ResNet-18 Architecture Breakdown
ResNet-18 has 18 layers with learnable weights. Here's the complete structure:

## What's a BasicBlock?
Each BasicBlock learns a residual function F(x) that's added to the input:

The block learns: Output = F(x) + x
Where F(x) is the residual (the "difference" to learn), making it easier to learn identity mappings.

In [20]:
# Let's examine a fresh ResNet-18 pretrained on ImageNet
res18 = models.resnet18(weights=models.ResNet18_Weights.IMAGENET1K_V1)
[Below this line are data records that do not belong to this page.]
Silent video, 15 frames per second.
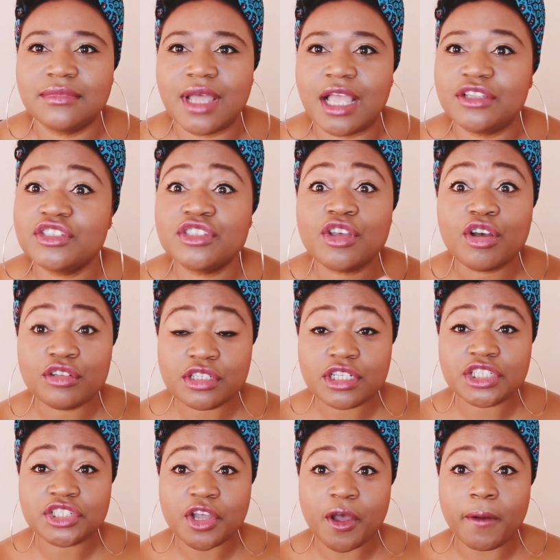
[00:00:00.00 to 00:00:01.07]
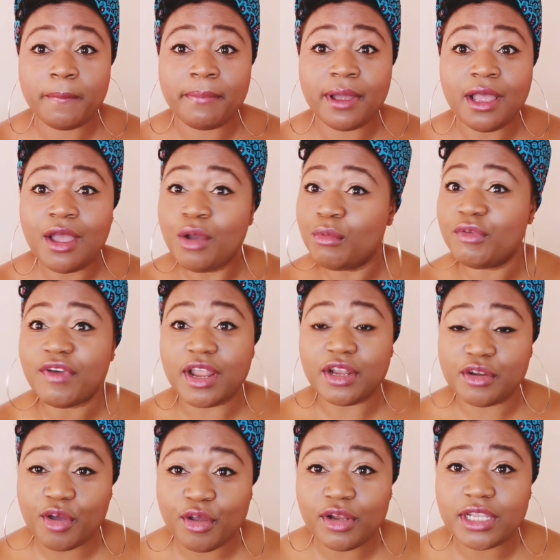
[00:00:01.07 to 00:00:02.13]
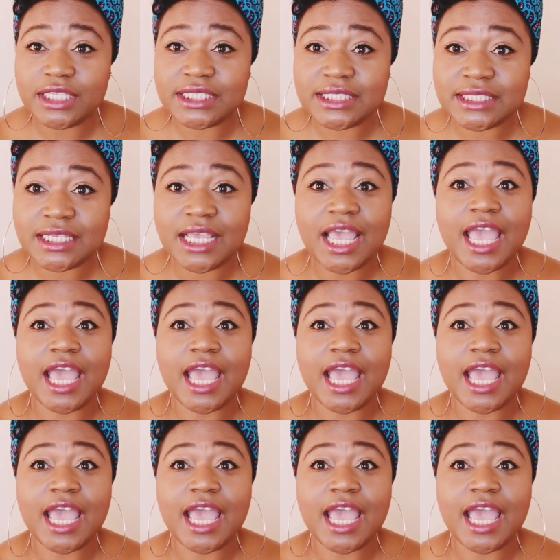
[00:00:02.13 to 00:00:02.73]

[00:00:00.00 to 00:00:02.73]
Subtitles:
I just go to the shop without no list,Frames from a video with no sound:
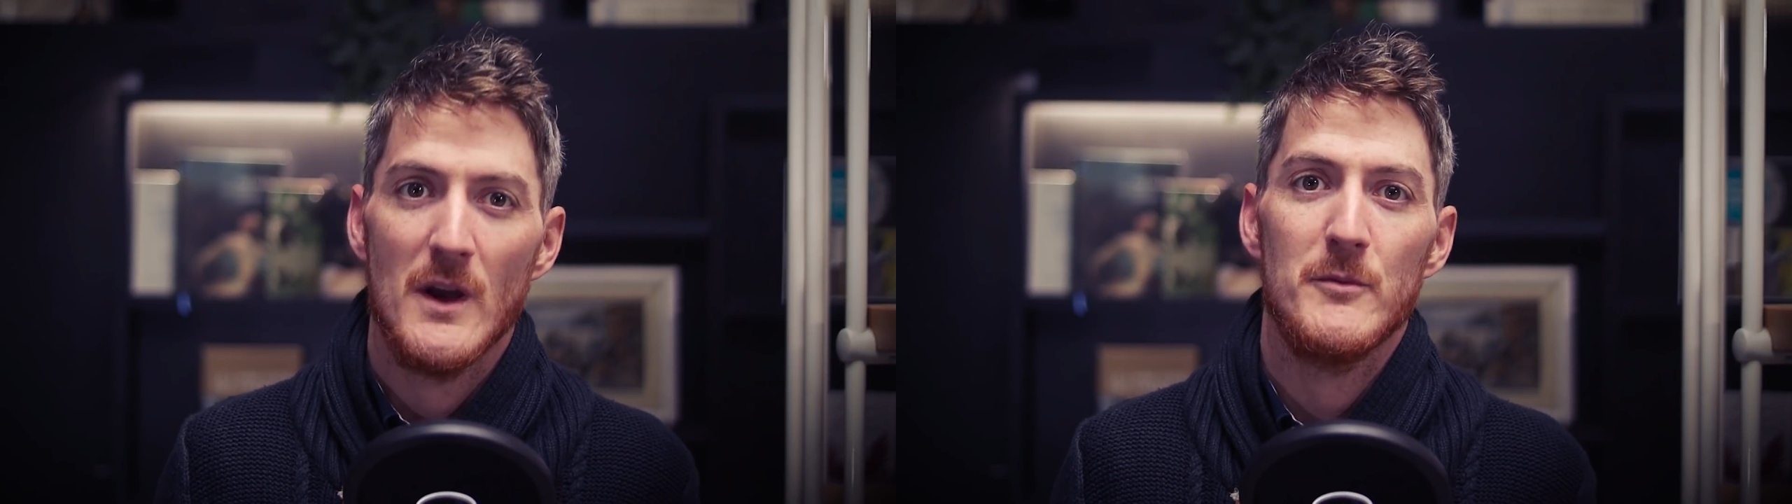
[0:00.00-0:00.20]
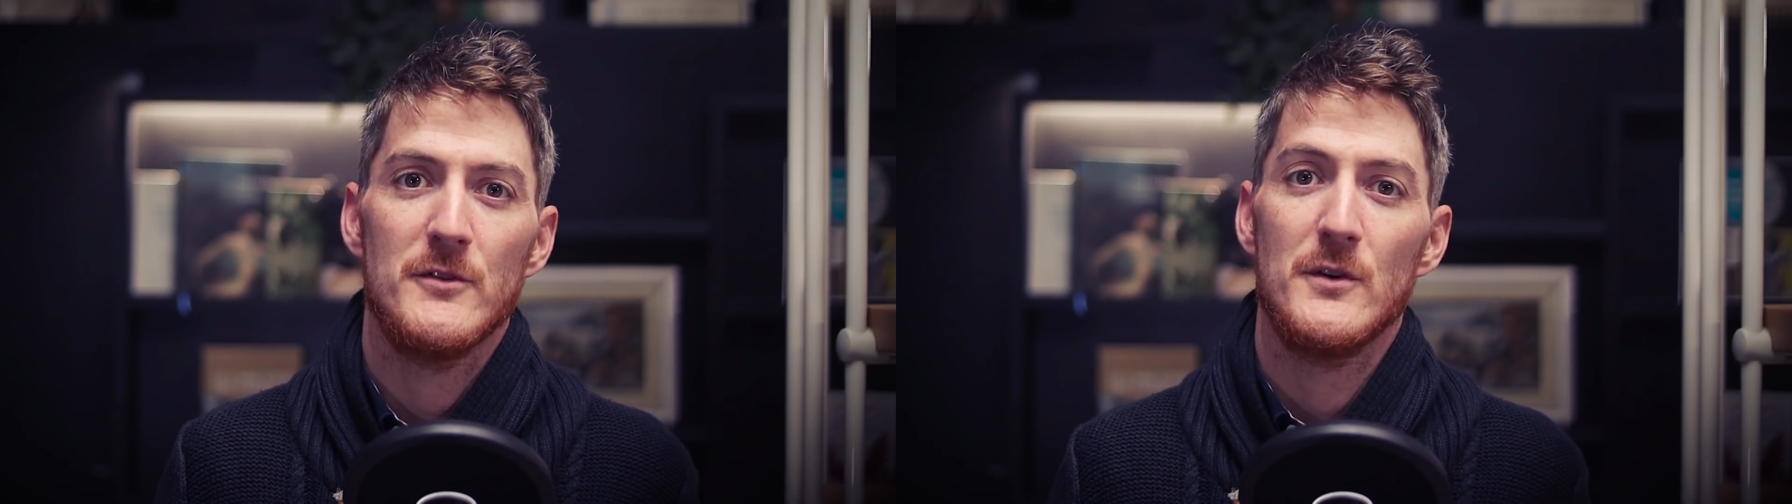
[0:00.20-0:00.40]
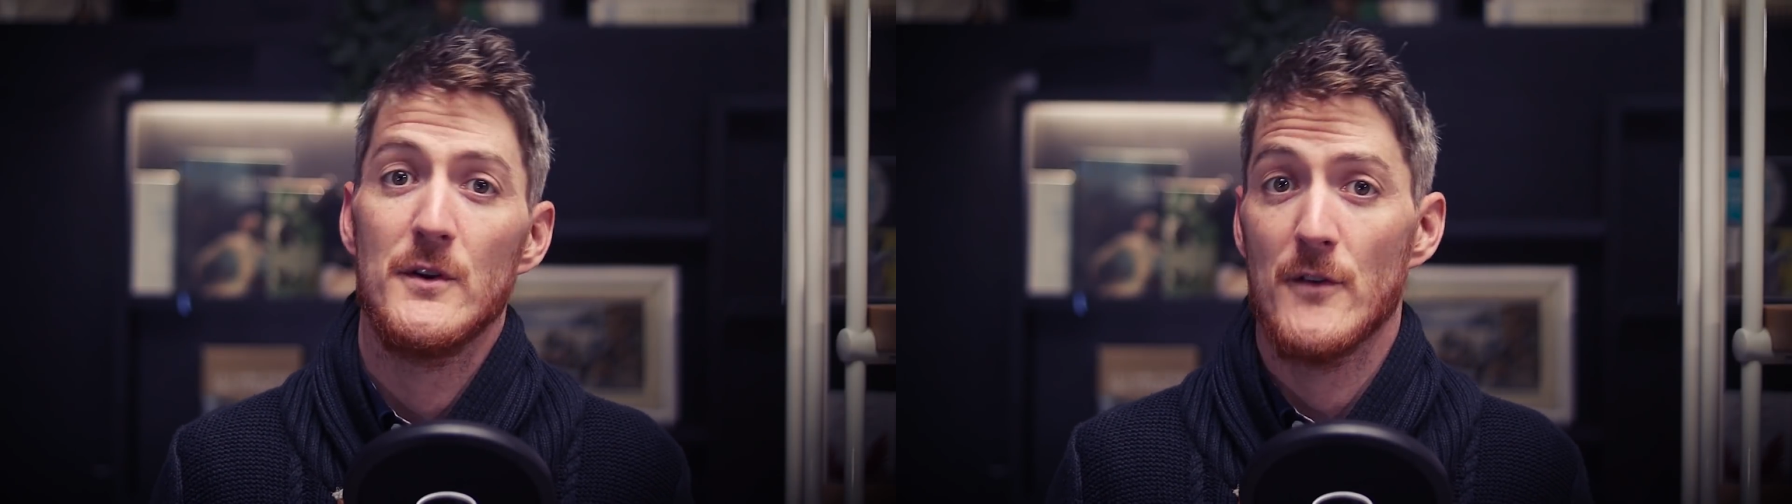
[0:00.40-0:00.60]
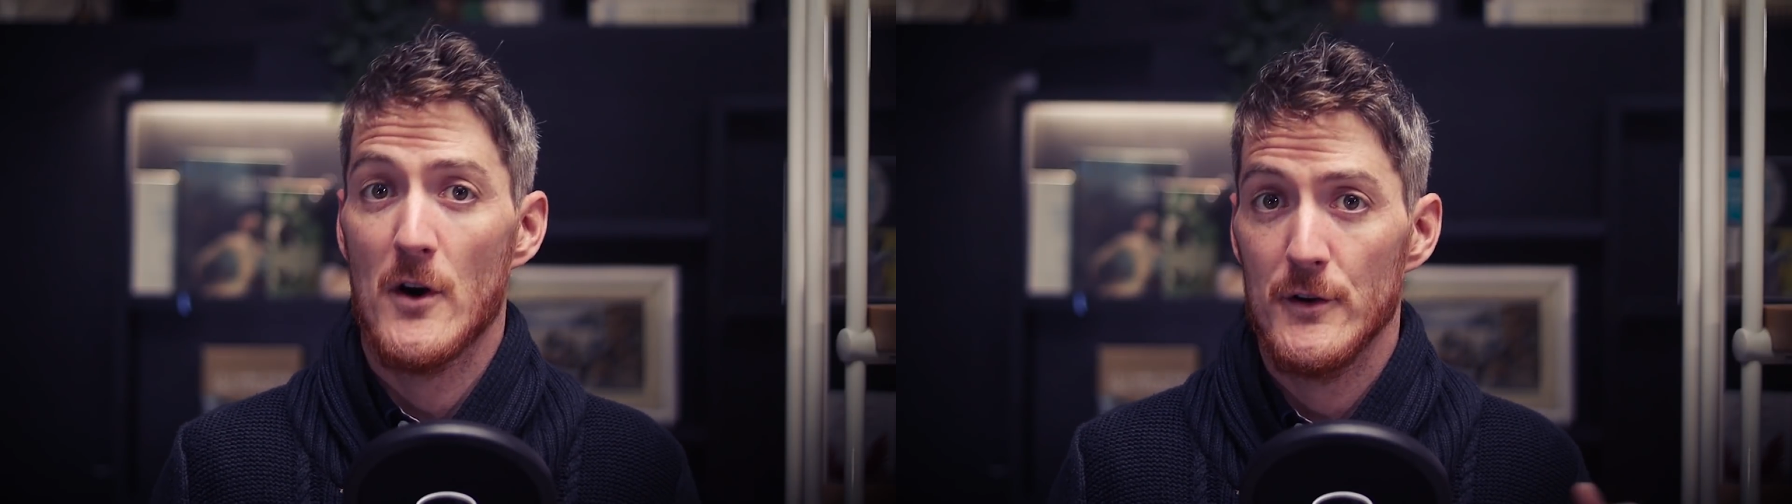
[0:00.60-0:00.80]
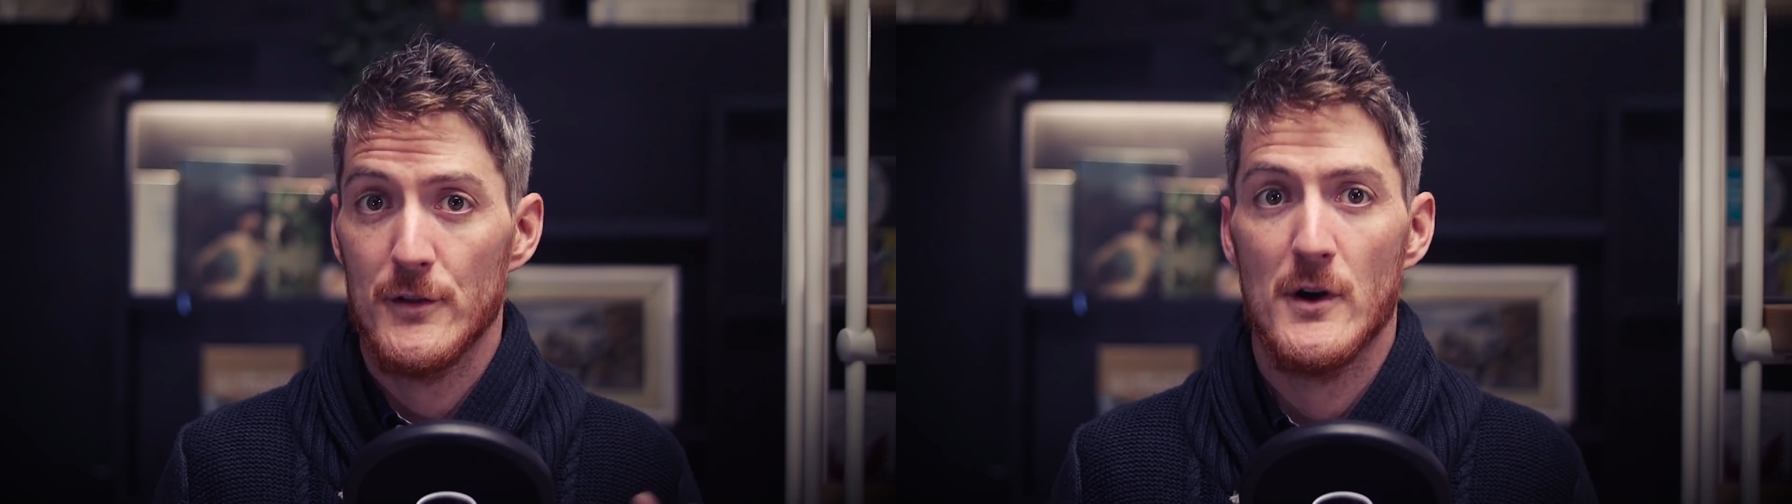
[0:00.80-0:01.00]
episode of
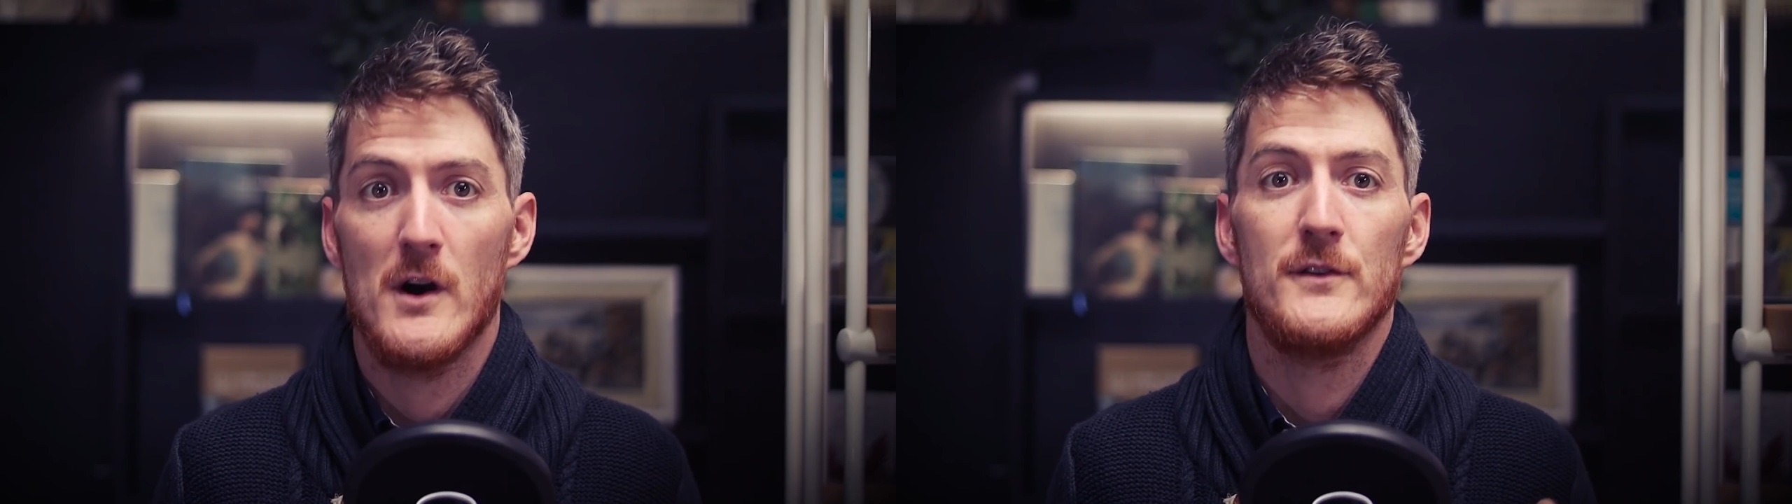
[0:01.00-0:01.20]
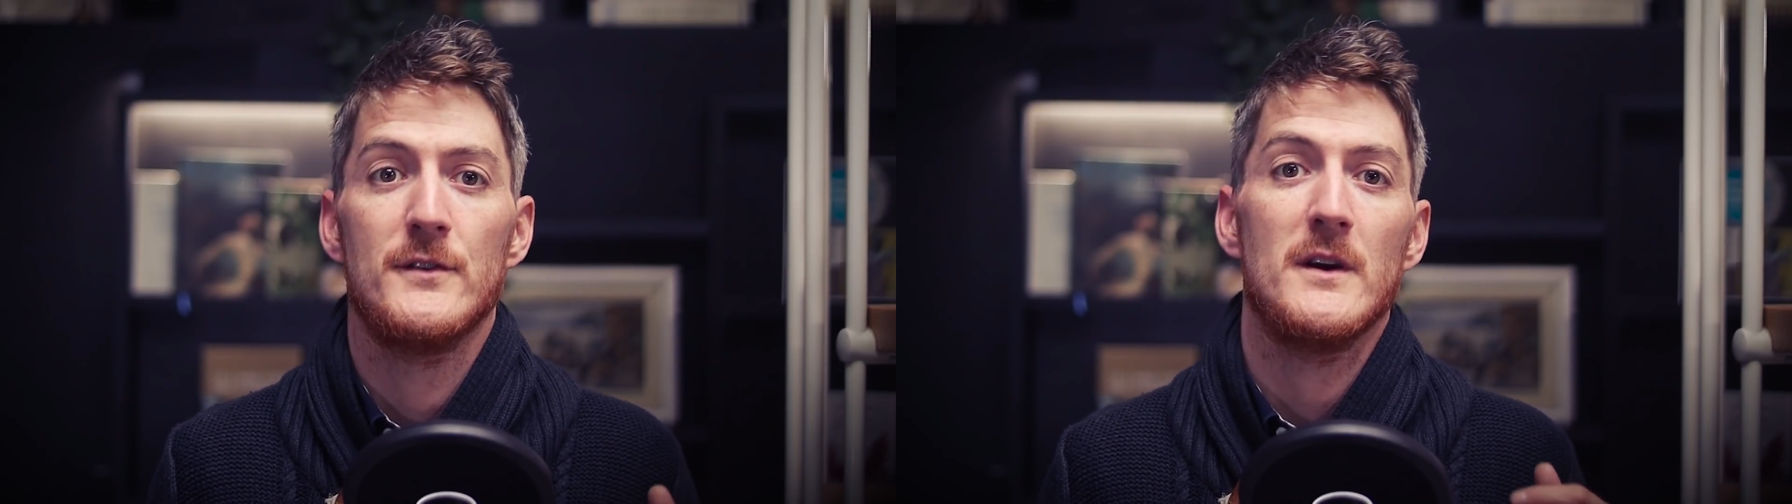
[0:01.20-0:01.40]
Art Thoughts,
# Print the full architecture
print(res18)
print("*"*100)

# Count parameters in each stage
def count_parameters(model):
    """Count trainable parameters by module"""
    param_counts = {}
    for name, module in model.named_children():
        params = sum(p.numel() for p in module.parameters())
        param_counts[name] = f"{params:,}"
    return param_counts

print("\n Parameters per module:")
for module, count in count_parameters(res18).items():
    print(f"  {module:10s}: {count:>12s} params")
print("*"*100)
total_params = sum(p.numel() for p in res18.parameters())
print(f"\n  {'TOTAL':10s}: {total_params:,} params")

ResNet(
  (conv1): Conv2d(3, 64, kernel_size=(7, 7), stride=(2, 2), padding=(3, 3), bias=False)
  (bn1): BatchNorm2d(64, eps=1e-05, momentum=0.1, affine=True, track_running_stats=True)
  (relu): ReLU(inplace=True)
  (maxpool): MaxPool2d(kernel_size=3, stride=2, padding=1, dilation=1, ceil_mode=False)
  (layer1): Sequential(
    (0): BasicBlock(
      (conv1): Conv2d(64, 64, kernel_size=(3, 3), stride=(1, 1), padding=(1, 1), bias=False)
      (bn1): BatchNorm2d(64, eps=1e-05, momentum=0.1, affine=True, track_running_stats=True)
      (relu): ReLU(inplace=True)
      (conv2): Conv2d(64, 64, kernel_size=(3, 3), stride=(1, 1), padding=(1, 1), bias=False)
      (bn2): BatchNorm2d(64, eps=1e-05, momentum=0.1, affine=True, track_running_stats=True)
    )
    (1): BasicBlock(
      (conv1): Conv2d(64, 64, kernel_size=(3, 3), stride=(1, 1), padding=(1, 1), bias=False)
      (bn1): BatchNorm2d(64, eps=1e-05, momentum=0.1, affine=True, track_running_stats=True)
      (relu): ReLU(inplace=True)
  

## 3) Why Transfer Learning? The Power of Pretrained Features

### The Transfer Learning Hypothesis

Networks trained on large datasets (like ImageNet with 1.2M images, 1000 classes) learn hierarchical features:

Early layers (conv1, layer1): Low-level features (edges, textures, colors)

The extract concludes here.